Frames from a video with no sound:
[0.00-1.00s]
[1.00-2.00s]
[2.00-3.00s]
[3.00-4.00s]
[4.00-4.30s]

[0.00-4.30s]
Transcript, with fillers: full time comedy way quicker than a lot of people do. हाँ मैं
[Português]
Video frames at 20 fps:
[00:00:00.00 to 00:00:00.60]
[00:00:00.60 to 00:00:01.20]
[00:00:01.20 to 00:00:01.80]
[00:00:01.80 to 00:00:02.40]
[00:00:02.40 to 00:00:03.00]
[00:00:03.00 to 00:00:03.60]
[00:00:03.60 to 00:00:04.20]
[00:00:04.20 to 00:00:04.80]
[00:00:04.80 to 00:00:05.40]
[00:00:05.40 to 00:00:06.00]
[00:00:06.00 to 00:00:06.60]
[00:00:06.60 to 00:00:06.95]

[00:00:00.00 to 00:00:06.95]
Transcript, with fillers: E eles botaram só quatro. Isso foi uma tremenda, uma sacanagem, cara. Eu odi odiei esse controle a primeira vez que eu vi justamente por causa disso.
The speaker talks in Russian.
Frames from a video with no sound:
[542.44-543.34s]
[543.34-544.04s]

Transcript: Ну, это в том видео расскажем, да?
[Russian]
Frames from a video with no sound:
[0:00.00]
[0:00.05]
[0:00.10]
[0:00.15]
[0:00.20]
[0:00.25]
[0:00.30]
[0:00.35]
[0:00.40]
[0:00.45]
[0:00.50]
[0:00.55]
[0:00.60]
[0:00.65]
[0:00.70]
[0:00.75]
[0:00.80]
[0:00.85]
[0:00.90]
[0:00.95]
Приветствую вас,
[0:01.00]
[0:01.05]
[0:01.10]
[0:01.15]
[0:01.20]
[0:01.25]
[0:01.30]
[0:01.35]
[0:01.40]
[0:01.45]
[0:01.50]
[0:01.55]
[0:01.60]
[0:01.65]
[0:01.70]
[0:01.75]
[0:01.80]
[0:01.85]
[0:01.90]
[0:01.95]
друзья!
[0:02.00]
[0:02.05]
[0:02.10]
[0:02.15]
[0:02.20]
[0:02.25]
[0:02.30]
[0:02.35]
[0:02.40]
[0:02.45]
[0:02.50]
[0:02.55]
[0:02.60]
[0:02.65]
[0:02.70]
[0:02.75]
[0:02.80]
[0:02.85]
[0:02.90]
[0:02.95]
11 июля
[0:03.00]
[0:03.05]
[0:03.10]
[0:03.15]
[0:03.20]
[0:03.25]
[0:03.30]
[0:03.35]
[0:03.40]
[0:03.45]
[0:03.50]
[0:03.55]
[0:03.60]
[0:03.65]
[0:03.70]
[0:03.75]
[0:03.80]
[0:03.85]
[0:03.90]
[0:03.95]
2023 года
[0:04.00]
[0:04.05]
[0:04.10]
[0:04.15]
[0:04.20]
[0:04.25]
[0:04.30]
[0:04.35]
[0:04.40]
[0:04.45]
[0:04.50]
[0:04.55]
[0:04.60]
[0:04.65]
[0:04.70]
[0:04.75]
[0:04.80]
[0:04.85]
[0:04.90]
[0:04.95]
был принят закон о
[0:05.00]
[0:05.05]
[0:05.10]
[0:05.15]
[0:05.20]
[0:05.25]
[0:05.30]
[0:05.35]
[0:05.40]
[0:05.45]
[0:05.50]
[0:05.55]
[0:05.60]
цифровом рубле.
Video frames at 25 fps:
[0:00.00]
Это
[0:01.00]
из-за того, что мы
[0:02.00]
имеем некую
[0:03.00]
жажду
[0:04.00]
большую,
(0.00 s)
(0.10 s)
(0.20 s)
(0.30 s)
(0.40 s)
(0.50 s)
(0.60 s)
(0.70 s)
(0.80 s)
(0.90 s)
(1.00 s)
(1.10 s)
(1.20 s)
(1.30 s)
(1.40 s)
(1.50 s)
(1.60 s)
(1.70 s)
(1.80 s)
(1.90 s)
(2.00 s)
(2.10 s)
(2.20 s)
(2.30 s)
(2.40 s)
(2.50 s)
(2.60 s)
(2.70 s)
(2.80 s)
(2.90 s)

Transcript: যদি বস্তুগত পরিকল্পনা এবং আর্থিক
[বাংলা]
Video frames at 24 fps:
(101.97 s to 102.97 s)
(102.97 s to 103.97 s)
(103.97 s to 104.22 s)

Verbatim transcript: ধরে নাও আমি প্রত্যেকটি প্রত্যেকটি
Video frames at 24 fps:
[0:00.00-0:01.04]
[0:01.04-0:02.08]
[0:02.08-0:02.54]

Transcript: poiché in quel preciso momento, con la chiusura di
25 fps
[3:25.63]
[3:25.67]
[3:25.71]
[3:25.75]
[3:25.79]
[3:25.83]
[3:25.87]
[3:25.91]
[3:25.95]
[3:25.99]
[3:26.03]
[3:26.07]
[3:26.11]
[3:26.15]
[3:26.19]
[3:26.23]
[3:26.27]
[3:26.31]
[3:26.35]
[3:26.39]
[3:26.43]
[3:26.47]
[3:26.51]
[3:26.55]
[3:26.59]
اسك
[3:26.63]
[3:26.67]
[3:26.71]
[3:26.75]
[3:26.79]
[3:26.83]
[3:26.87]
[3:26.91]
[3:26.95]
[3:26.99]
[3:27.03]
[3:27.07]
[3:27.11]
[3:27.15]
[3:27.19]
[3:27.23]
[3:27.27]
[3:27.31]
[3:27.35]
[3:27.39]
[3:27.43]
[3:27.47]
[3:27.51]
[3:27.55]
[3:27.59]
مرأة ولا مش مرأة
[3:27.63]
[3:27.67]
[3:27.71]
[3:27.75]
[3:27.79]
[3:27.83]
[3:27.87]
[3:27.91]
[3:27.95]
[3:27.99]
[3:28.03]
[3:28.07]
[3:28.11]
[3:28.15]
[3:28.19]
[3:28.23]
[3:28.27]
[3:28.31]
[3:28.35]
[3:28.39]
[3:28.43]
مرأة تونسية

+ + + + +

_What you will do_: Every record above is to be copied out exactly.

_Expected answer_:
Frames from a video with no sound:
[0.00-1.00s]
[1.00-2.00s]
[2.00-3.00s]
[3.00-4.00s]
[4.00-4.30s]

[0.00-4.30s]
Transcript, with fillers: full time comedy way quicker than a lot of people do. हाँ मैं
[Português]
Video frames at 20 fps:
[00:00:00.00 to 00:00:00.60]
[00:00:00.60 to 00:00:01.20]
[00:00:01.20 to 00:00:01.80]
[00:00:01.80 to 00:00:02.40]
[00:00:02.40 to 00:00:03.00]
[00:00:03.00 to 00:00:03.60]
[00:00:03.60 to 00:00:04.20]
[00:00:04.20 to 00:00:04.80]
[00:00:04.80 to 00:00:05.40]
[00:00:05.40 to 00:00:06.00]
[00:00:06.00 to 00:00:06.60]
[00:00:06.60 to 00:00:06.95]

[00:00:00.00 to 00:00:06.95]
Transcript, with fillers: E eles botaram só quatro. Isso foi uma tremenda, uma sacanagem, cara. Eu odi odiei esse controle a primeira vez que eu vi justamente por causa disso.
The speaker talks in Russian.
Frames from a video with no sound:
[542.44-543.34s]
[543.34-544.04s]

Transcript: Ну, это в том видео расскажем, да?
[Russian]
Frames from a video with no sound:
[0:00.00]
[0:00.05]
[0:00.10]
[0:00.15]
[0:00.20]
[0:00.25]
[0:00.30]
[0:00.35]
[0:00.40]
[0:00.45]
[0:00.50]
[0:00.55]
[0:00.60]
[0:00.65]
[0:00.70]
[0:00.75]
[0:00.80]
[0:00.85]
[0:00.90]
[0:00.95]
Приветствую вас,
[0:01.00]
[0:01.05]
[0:01.10]
[0:01.15]
[0:01.20]
[0:01.25]
[0:01.30]
[0:01.35]
[0:01.40]
[0:01.45]
[0:01.50]
[0:01.55]
[0:01.60]
[0:01.65]
[0:01.70]
[0:01.75]
[0:01.80]
[0:01.85]
[0:01.90]
[0:01.95]
друзья!
[0:02.00]
[0:02.05]
[0:02.10]
[0:02.15]
[0:02.20]
[0:02.25]
[0:02.30]
[0:02.35]
[0:02.40]
[0:02.45]
[0:02.50]
[0:02.55]
[0:02.60]
[0:02.65]
[0:02.70]
[0:02.75]
[0:02.80]
[0:02.85]
[0:02.90]
[0:02.95]
11 июля
[0:03.00]
[0:03.05]
[0:03.10]
[0:03.15]
[0:03.20]
[0:03.25]
[0:03.30]
[0:03.35]
[0:03.40]
[0:03.45]
[0:03.50]
[0:03.55]
[0:03.60]
[0:03.65]
[0:03.70]
[0:03.75]
[0:03.80]
[0:03.85]
[0:03.90]
[0:03.95]
2023 года
[0:04.00]
[0:04.05]
[0:04.10]
[0:04.15]
[0:04.20]
[0:04.25]
[0:04.30]
[0:04.35]
[0:04.40]
[0:04.45]
[0:04.50]
[0:04.55]
[0:04.60]
[0:04.65]
[0:04.70]
[0:04.75]
[0:04.80]
[0:04.85]
[0:04.90]
[0:04.95]
был принят закон о
[0:05.00]
[0:05.05]
[0:05.10]
[0:05.15]
[0:05.20]
[0:05.25]
[0:05.30]
[0:05.35]
[0:05.40]
[0:05.45]
[0:05.50]
[0:05.55]
[0:05.60]
цифровом рубле.
Video frames at 25 fps:
[0:00.00]
Это
[0:01.00]
из-за того, что мы
[0:02.00]
имеем некую
[0:03.00]
жажду
[0:04.00]
большую,
(0.00 s)
(0.10 s)
(0.20 s)
(0.30 s)
(0.40 s)
(0.50 s)
(0.60 s)
(0.70 s)
(0.80 s)
(0.90 s)
(1.00 s)
(1.10 s)
(1.20 s)
(1.30 s)
(1.40 s)
(1.50 s)
(1.60 s)
(1.70 s)
(1.80 s)
(1.90 s)
(2.00 s)
(2.10 s)
(2.20 s)
(2.30 s)
(2.40 s)
(2.50 s)
(2.60 s)
(2.70 s)
(2.80 s)
(2.90 s)

Transcript: যদি বস্তুগত পরিকল্পনা এবং আর্থিক
[বাংলা]
Video frames at 24 fps:
(101.97 s to 102.97 s)
(102.97 s to 103.97 s)
(103.97 s to 104.22 s)

Verbatim transcript: ধরে নাও আমি প্রত্যেকটি প্রত্যেকটি
Video frames at 24 fps:
[0:00.00-0:01.04]
[0:01.04-0:02.08]
[0:02.08-0:02.54]

Transcript: poiché in quel preciso momento, con la chiusura di
25 fps
[3:25.63]
[3:25.67]
[3:25.71]
[3:25.75]
[3:25.79]
[3:25.83]
[3:25.87]
[3:25.91]
[3:25.95]
[3:25.99]
[3:26.03]
[3:26.07]
[3:26.11]
[3:26.15]
[3:26.19]
[3:26.23]
[3:26.27]
[3:26.31]
[3:26.35]
[3:26.39]
[3:26.43]
[3:26.47]
[3:26.51]
[3:26.55]
[3:26.59]
اسك
[3:26.63]
[3:26.67]
[3:26.71]
[3:26.75]
[3:26.79]
[3:26.83]
[3:26.87]
[3:26.91]
[3:26.95]
[3:26.99]
[3:27.03]
[3:27.07]
[3:27.11]
[3:27.15]
[3:27.19]
[3:27.23]
[3:27.27]
[3:27.31]
[3:27.35]
[3:27.39]
[3:27.43]
[3:27.47]
[3:27.51]
[3:27.55]
[3:27.59]
مرأة ولا مش مرأة
[3:27.63]
[3:27.67]
[3:27.71]
[3:27.75]
[3:27.79]
[3:27.83]
[3:27.87]
[3:27.91]
[3:27.95]
[3:27.99]
[3:28.03]
[3:28.07]
[3:28.11]
[3:28.15]
[3:28.19]
[3:28.23]
[3:28.27]
[3:28.31]
[3:28.35]
[3:28.39]
[3:28.43]
مرأة تونسية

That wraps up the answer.